Gifts support children of NMSU employees

A teacher with two students at a table

Regents professor Cynthia Bejarano, center, advises CAMP students at Breland Hall. (Photo by Darren Phillips)

In 1988, a handful of staff members started a scholarship for children of employees. At the time, they didn't believe they could raise even $5,000, but as the donations rolled in, they ended up collecting $6,000 in just five months. Today, the Children of NMSU Employees Scholarship Endowment is valued at more than $120,000 and has supported hundreds of students. In fact, two of them are faculty at NMSU.

Megan McQueen, Assistant College Professor, Department of Theatre Arts

Megan McQueen was steeped in Aggie history when she began her studies in 1996. The daughter of two NMSU alumni with her mother, Janet McQueen, devoting 30 years to working at NMSU, McQueen received the Children of NMSU Employees Scholarship her freshman year. She remembers that the financial support enabled her to focus on her studies.
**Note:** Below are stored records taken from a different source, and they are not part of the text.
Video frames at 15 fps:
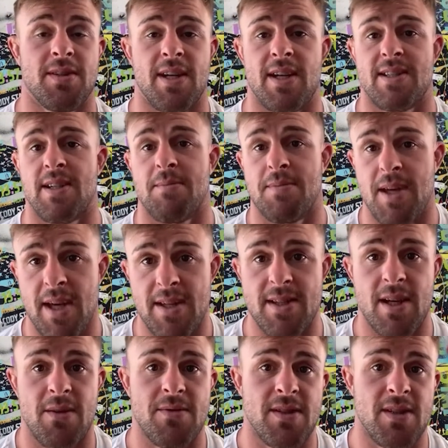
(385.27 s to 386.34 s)
exact same
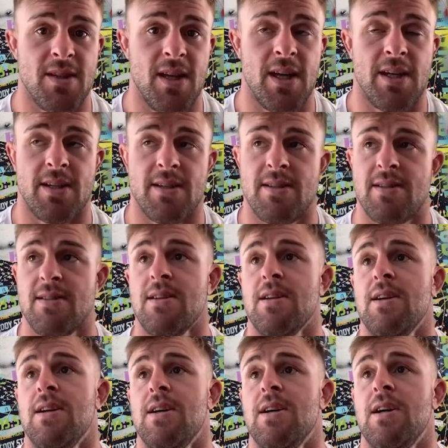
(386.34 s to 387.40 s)
takedowns he likes.
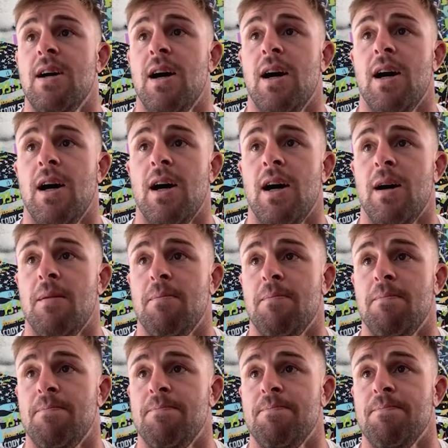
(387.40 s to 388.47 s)

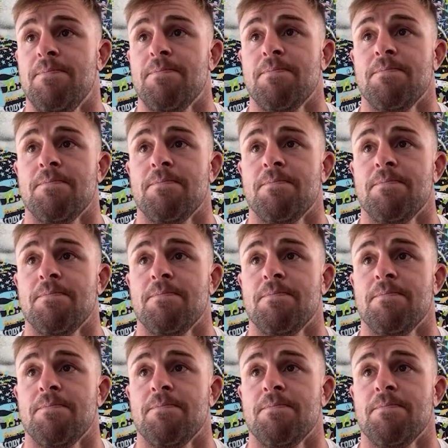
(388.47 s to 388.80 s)
No,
"When you're 18, you don't realize how valuable a scholarship is and how much it helps," McQueen said. "In retrospect, I see how meaningful it was."
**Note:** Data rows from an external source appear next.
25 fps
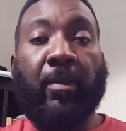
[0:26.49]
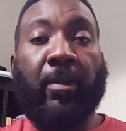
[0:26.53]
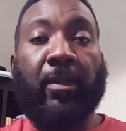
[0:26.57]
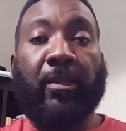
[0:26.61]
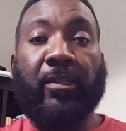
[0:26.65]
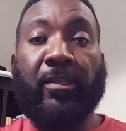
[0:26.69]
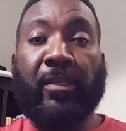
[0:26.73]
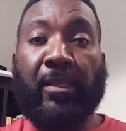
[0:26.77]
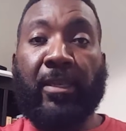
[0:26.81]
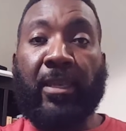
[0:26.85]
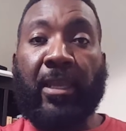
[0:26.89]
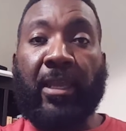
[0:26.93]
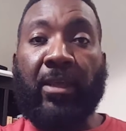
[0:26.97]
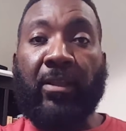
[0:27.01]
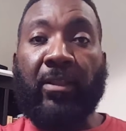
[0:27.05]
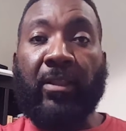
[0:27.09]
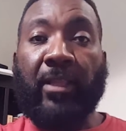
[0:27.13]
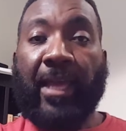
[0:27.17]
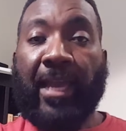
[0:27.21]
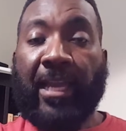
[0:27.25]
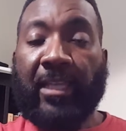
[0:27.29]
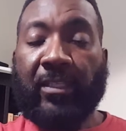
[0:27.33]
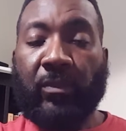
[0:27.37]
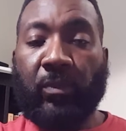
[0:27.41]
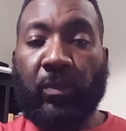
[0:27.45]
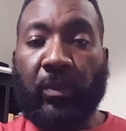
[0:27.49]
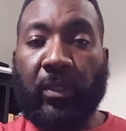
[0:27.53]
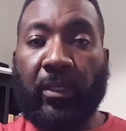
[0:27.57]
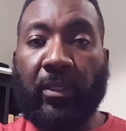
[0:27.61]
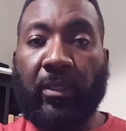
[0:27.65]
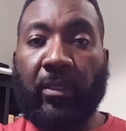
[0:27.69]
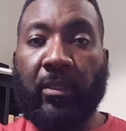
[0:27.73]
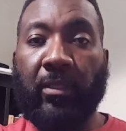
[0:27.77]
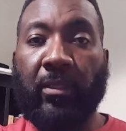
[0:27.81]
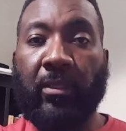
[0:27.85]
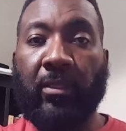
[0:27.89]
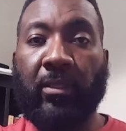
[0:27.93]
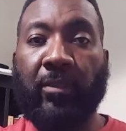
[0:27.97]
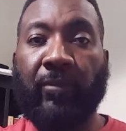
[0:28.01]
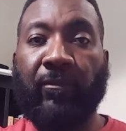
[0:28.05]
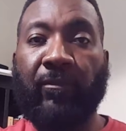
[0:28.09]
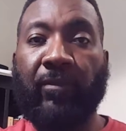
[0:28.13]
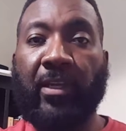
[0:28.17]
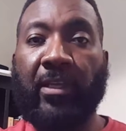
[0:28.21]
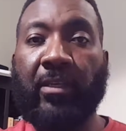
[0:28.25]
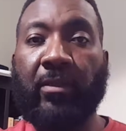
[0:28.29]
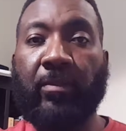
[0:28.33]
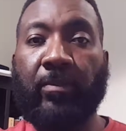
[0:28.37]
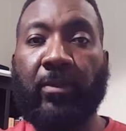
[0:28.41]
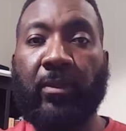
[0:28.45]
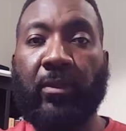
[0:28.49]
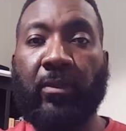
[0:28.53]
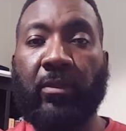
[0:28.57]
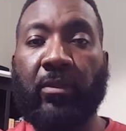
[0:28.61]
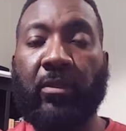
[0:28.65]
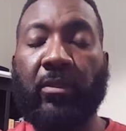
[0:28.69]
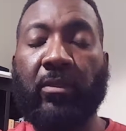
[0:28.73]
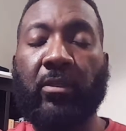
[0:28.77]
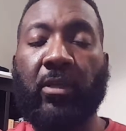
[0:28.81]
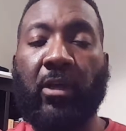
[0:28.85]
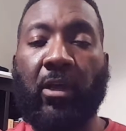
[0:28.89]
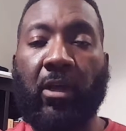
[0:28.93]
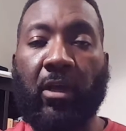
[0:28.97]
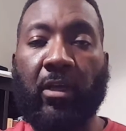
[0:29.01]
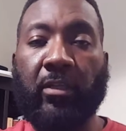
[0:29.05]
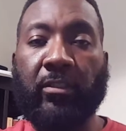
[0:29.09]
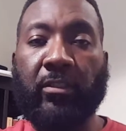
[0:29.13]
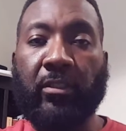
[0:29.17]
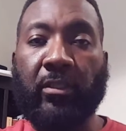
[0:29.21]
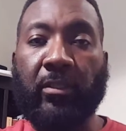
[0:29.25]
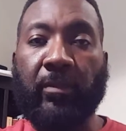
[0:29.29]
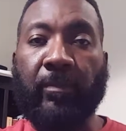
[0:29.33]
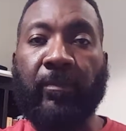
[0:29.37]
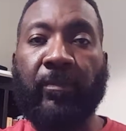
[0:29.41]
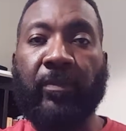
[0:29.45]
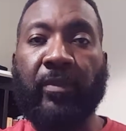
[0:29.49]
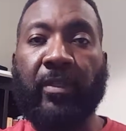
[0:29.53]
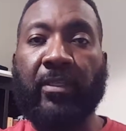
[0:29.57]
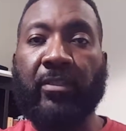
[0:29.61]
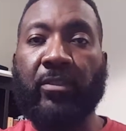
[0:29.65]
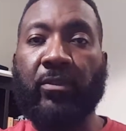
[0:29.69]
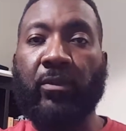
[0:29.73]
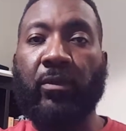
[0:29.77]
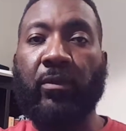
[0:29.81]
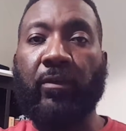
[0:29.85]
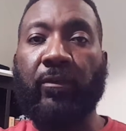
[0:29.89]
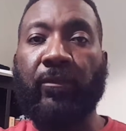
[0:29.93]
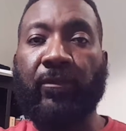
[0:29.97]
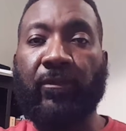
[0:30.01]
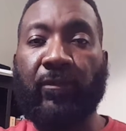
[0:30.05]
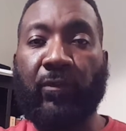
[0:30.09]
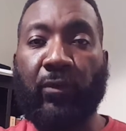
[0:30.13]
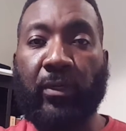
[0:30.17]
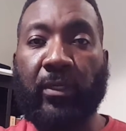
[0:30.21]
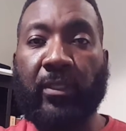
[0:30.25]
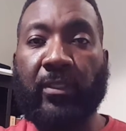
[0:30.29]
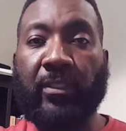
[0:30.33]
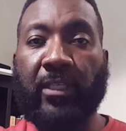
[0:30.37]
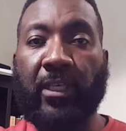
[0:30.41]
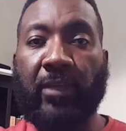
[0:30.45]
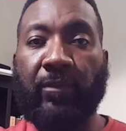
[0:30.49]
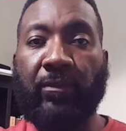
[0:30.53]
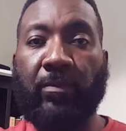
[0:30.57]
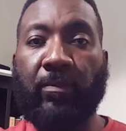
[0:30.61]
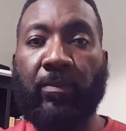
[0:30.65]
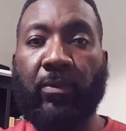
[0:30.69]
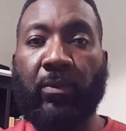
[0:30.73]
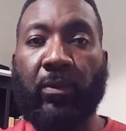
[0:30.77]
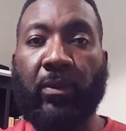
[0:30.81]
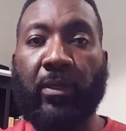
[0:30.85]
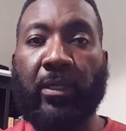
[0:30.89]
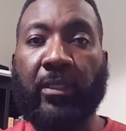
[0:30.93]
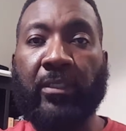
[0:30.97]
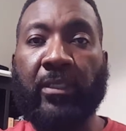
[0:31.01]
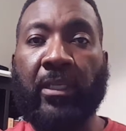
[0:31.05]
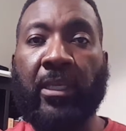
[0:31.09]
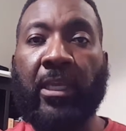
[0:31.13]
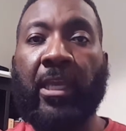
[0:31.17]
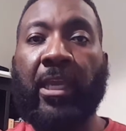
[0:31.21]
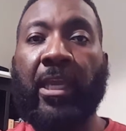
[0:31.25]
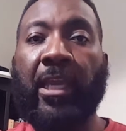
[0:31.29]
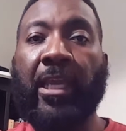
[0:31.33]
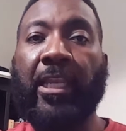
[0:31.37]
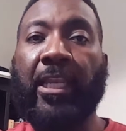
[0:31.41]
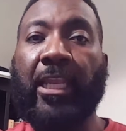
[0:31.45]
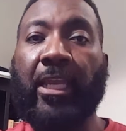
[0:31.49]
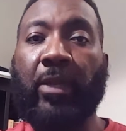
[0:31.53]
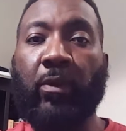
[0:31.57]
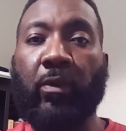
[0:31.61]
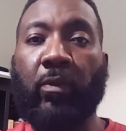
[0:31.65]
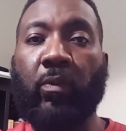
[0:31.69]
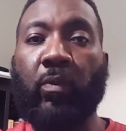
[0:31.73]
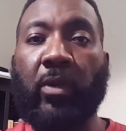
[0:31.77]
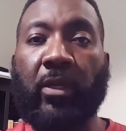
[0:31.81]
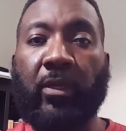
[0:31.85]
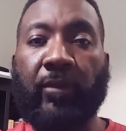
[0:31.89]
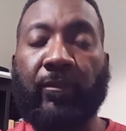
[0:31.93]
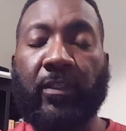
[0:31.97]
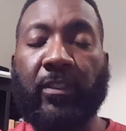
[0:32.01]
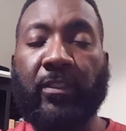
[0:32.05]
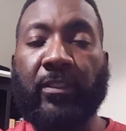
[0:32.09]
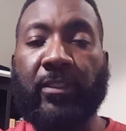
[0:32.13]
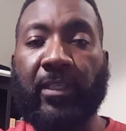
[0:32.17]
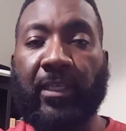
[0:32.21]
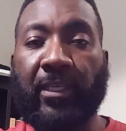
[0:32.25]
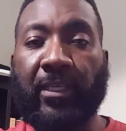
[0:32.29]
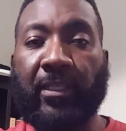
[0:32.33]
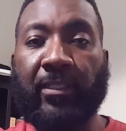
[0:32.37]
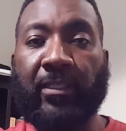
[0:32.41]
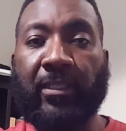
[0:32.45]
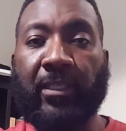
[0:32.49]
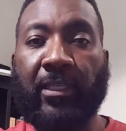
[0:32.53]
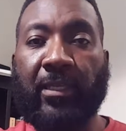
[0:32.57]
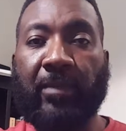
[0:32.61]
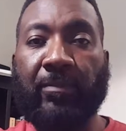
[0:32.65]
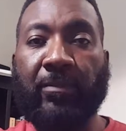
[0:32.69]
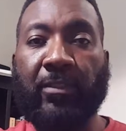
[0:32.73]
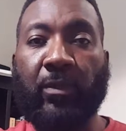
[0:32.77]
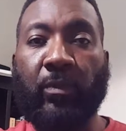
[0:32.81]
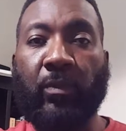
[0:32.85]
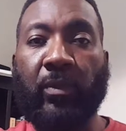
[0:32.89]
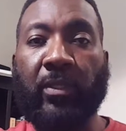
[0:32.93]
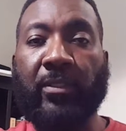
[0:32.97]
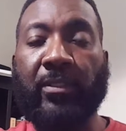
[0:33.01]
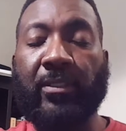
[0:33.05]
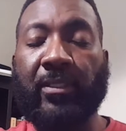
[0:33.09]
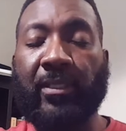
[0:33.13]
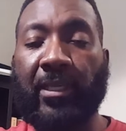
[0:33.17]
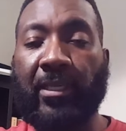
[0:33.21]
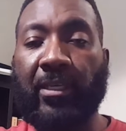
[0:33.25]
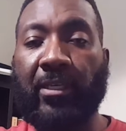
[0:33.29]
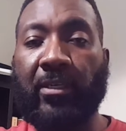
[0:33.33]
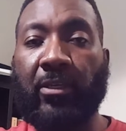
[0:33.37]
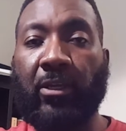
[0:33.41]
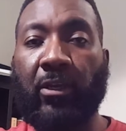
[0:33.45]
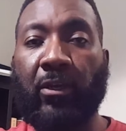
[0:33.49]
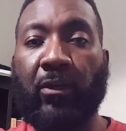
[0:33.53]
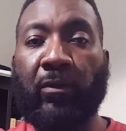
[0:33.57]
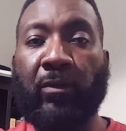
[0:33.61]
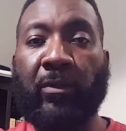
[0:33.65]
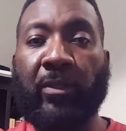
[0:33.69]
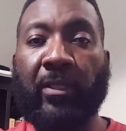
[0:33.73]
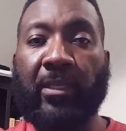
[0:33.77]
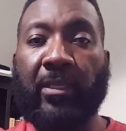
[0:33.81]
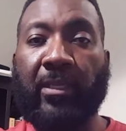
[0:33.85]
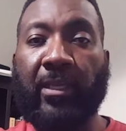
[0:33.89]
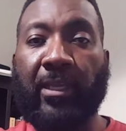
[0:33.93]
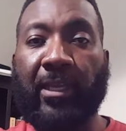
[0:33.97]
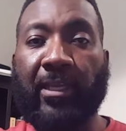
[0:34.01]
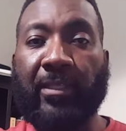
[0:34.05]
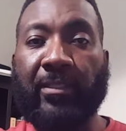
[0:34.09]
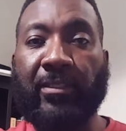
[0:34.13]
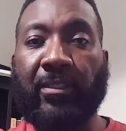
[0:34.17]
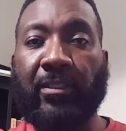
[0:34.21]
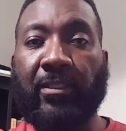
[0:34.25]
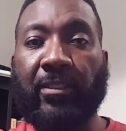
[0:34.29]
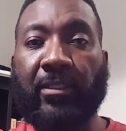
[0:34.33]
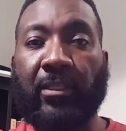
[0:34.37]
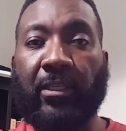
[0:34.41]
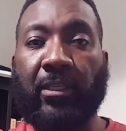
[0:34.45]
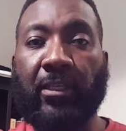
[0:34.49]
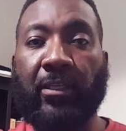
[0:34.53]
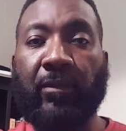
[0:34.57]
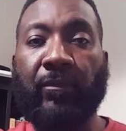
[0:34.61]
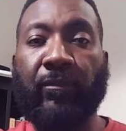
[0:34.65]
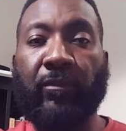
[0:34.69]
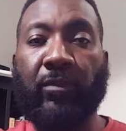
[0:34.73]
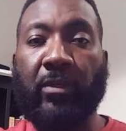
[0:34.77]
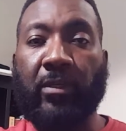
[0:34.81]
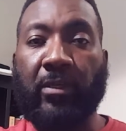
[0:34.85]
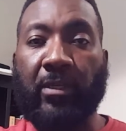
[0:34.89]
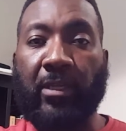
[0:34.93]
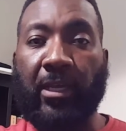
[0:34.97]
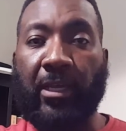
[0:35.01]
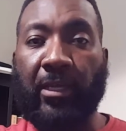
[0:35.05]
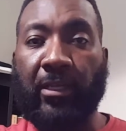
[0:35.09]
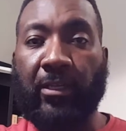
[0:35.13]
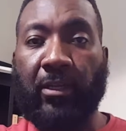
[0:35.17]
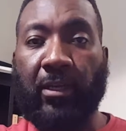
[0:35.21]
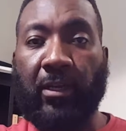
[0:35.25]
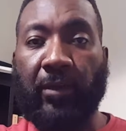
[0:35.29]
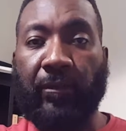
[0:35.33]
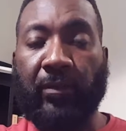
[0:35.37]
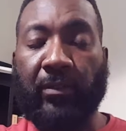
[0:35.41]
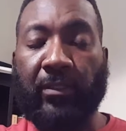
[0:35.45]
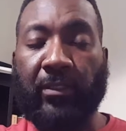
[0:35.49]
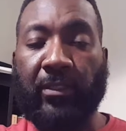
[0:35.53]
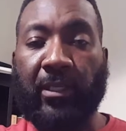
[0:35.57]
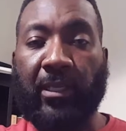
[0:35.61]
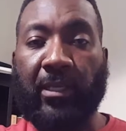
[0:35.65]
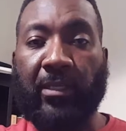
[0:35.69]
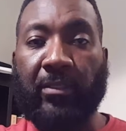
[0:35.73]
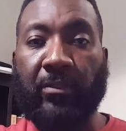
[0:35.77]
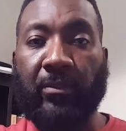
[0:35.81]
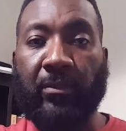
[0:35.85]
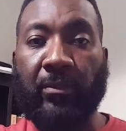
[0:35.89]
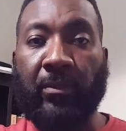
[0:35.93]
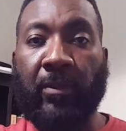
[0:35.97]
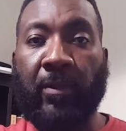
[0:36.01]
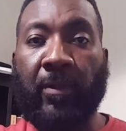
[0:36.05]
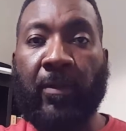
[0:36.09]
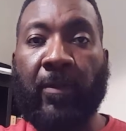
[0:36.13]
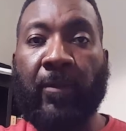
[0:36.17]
But now last week, Vanderbilt looked awesome. They scored 47 points, and they were one of the 10 teams that went 10-0 in the SEC for the non-conference schedule.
McQueen, who is now an assistant professor in the Department of Theatre Arts, graduated with a Bachelor of Fine Arts in Music and a minor in Theater Arts before obtaining her Master's in Education. Throughout her undergraduate career, she was involved in theater productions and continued her strong connection to the NMSU theater program after graduation.

"It's exciting to know the legacy that I'm continuing - that I'm so familiar with," McQueen said.

Cynthia Bejarano, Professor of Interdisciplinary Studies

Cynthia Bejarano was an entering freshman in 1991. She applied for the Children of NMSU Employees Scholarship during her sophomore year because her maternal grandfather, Jose Maria Escajeda, was a custodian at NMSU during the mid-1970s.

"It was incredibly meaningful," Bejarano said. "My grandfather passed away in 1996, but before then, he was able to learn of the recognition I received because of his employment at NMSU and his contribution to my education."

Bejarano completed her undergraduate degree in criminal justice with a supplemental major in law and society and graduated with university honors before receiving her Master's in Public Administration. She completed her doctorate in Justice Studies at Arizona State University, but returned to NMSU as part of a fellowship with the Commission of Higher Education, Minority Doctoral Loan for Service Program.